Please restate the data that follows word for word, with the pictures left out.

### TASK INPUTS
☆ ☆ ☆ ☆ ☆

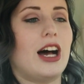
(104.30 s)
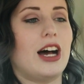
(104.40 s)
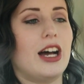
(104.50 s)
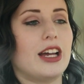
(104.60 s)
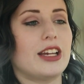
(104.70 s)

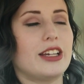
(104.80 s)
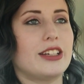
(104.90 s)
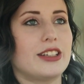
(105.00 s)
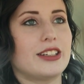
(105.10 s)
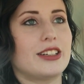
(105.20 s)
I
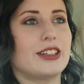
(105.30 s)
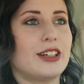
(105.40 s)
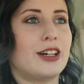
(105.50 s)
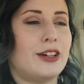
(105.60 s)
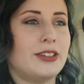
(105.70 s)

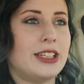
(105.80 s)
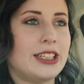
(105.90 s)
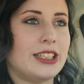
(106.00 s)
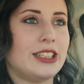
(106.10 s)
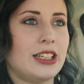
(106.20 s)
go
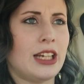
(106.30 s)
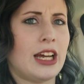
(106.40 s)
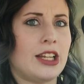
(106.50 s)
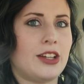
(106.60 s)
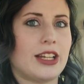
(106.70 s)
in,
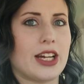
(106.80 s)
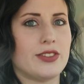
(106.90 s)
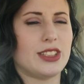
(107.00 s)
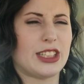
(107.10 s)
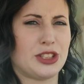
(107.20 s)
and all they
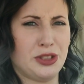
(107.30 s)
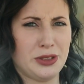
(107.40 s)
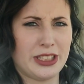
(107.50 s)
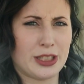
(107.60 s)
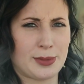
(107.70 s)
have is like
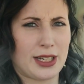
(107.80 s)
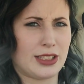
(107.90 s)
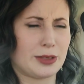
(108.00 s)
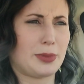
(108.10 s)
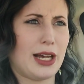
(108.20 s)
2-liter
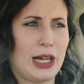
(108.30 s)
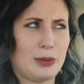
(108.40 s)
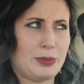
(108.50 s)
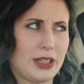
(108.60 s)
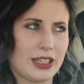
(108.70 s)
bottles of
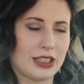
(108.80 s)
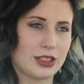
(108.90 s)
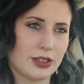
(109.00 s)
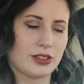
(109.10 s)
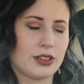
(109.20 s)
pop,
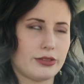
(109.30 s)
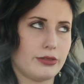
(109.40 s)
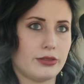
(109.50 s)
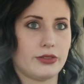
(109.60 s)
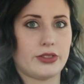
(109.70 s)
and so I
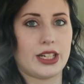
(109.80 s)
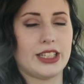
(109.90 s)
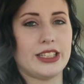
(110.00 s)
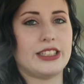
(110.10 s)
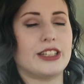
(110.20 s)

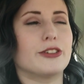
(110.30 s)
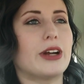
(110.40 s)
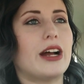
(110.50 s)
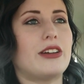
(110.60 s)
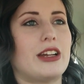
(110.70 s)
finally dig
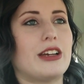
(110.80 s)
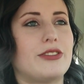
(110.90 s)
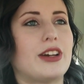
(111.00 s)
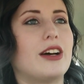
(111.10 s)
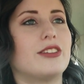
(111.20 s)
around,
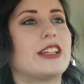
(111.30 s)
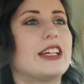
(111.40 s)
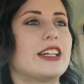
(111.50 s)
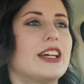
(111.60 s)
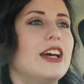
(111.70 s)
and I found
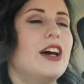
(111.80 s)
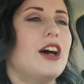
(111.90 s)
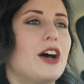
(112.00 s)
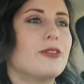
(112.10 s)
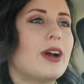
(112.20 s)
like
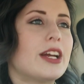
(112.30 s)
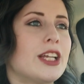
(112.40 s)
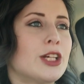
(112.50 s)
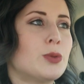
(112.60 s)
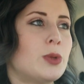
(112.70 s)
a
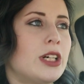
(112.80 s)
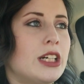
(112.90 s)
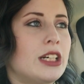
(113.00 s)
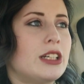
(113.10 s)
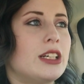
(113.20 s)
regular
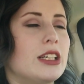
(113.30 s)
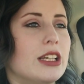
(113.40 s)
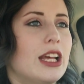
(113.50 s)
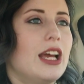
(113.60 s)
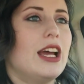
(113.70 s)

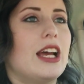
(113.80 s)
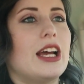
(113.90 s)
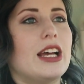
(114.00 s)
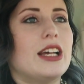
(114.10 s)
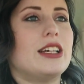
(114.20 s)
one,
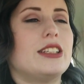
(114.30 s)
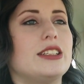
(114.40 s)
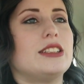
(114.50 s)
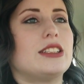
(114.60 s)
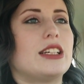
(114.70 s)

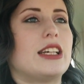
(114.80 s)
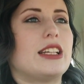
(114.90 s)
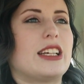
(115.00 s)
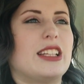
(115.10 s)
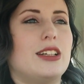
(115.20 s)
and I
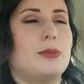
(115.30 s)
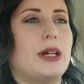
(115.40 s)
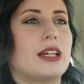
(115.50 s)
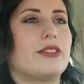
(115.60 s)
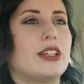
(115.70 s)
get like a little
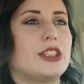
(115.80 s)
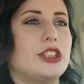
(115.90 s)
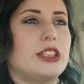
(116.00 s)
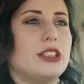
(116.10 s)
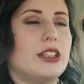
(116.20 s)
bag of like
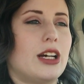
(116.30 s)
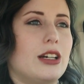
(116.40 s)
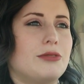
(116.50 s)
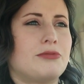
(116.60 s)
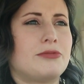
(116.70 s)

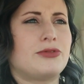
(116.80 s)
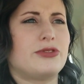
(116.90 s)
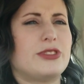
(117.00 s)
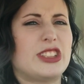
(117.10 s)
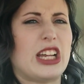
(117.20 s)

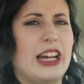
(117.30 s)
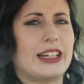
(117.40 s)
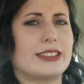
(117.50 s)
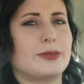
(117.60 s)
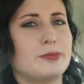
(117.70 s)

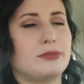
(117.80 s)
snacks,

☆ ☆ ☆ ☆ ☆

### TASK RESULT
(104.30 s)
(104.40 s)
(104.50 s)
(104.60 s)
(104.70 s)

(104.80 s)
(104.90 s)
(105.00 s)
(105.10 s)
(105.20 s)
I
(105.30 s)
(105.40 s)
(105.50 s)
(105.60 s)
(105.70 s)

(105.80 s)
(105.90 s)
(106.00 s)
(106.10 s)
(106.20 s)
go
(106.30 s)
(106.40 s)
(106.50 s)
(106.60 s)
(106.70 s)
in,
(106.80 s)
(106.90 s)
(107.00 s)
(107.10 s)
(107.20 s)
and all they
(107.30 s)
(107.40 s)
(107.50 s)
(107.60 s)
(107.70 s)
have is like
(107.80 s)
(107.90 s)
(108.00 s)
(108.10 s)
(108.20 s)
2-liter
(108.30 s)
(108.40 s)
(108.50 s)
(108.60 s)
(108.70 s)
bottles of
(108.80 s)
(108.90 s)
(109.00 s)
(109.10 s)
(109.20 s)
pop,
(109.30 s)
(109.40 s)
(109.50 s)
(109.60 s)
(109.70 s)
and so I
(109.80 s)
(109.90 s)
(110.00 s)
(110.10 s)
(110.20 s)

(110.30 s)
(110.40 s)
(110.50 s)
(110.60 s)
(110.70 s)
finally dig
(110.80 s)
(110.90 s)
(111.00 s)
(111.10 s)
(111.20 s)
around,
(111.30 s)
(111.40 s)
(111.50 s)
(111.60 s)
(111.70 s)
and I found
(111.80 s)
(111.90 s)
(112.00 s)
(112.10 s)
(112.20 s)
like
(112.30 s)
(112.40 s)
(112.50 s)
(112.60 s)
(112.70 s)
a
(112.80 s)
(112.90 s)
(113.00 s)
(113.10 s)
(113.20 s)
regular
(113.30 s)
(113.40 s)
(113.50 s)
(113.60 s)
(113.70 s)

(113.80 s)
(113.90 s)
(114.00 s)
(114.10 s)
(114.20 s)
one,
(114.30 s)
(114.40 s)
(114.50 s)
(114.60 s)
(114.70 s)

(114.80 s)
(114.90 s)
(115.00 s)
(115.10 s)
(115.20 s)
and I
(115.30 s)
(115.40 s)
(115.50 s)
(115.60 s)
(115.70 s)
get like a little
(115.80 s)
(115.90 s)
(116.00 s)
(116.10 s)
(116.20 s)
bag of like
(116.30 s)
(116.40 s)
(116.50 s)
(116.60 s)
(116.70 s)

(116.80 s)
(116.90 s)
(117.00 s)
(117.10 s)
(117.20 s)

(117.30 s)
(117.40 s)
(117.50 s)
(117.60 s)
(117.70 s)

(117.80 s)
snacks,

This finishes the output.